→ **INPUT DATA**
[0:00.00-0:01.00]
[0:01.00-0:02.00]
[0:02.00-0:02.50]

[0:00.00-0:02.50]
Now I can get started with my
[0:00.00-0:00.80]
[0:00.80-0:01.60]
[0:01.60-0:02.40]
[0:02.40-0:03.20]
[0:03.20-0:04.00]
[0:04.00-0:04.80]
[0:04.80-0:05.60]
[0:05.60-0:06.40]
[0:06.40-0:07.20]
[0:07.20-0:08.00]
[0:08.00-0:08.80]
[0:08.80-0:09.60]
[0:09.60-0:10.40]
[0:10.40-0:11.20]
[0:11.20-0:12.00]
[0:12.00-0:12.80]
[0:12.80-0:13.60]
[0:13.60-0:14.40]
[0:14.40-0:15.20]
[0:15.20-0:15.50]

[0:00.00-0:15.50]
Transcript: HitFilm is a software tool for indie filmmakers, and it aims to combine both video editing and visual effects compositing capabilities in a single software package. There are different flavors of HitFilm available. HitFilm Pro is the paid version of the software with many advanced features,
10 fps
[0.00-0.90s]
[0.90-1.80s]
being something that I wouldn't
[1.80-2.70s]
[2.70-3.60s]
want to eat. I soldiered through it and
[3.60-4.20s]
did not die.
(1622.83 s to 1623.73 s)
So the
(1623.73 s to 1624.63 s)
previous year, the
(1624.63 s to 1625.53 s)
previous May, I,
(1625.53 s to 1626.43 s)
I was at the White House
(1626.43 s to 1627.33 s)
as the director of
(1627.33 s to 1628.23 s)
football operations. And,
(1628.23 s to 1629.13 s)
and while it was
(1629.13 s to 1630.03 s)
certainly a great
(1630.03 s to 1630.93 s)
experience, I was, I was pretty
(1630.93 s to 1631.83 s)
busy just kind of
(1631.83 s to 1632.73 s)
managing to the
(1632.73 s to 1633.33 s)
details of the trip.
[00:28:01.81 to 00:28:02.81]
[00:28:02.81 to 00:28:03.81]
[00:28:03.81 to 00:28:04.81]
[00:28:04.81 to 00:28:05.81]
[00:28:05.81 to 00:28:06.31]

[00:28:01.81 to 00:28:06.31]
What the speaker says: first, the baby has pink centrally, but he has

→ **WHAT THE EXERCISE ASKS**
From the line holding "[0:07.20-0:08.00]" to the line holding "[0:00.00-0:15.50]", inclusive, restate each line above exactly as written.

→ **ANSWER SECTION**
[0:07.20-0:08.00]
[0:08.00-0:08.80]
[0:08.80-0:09.60]
[0:09.60-0:10.40]
[0:10.40-0:11.20]
[0:11.20-0:12.00]
[0:12.00-0:12.80]
[0:12.80-0:13.60]
[0:13.60-0:14.40]
[0:14.40-0:15.20]
[0:15.20-0:15.50]

[0:00.00-0:15.50]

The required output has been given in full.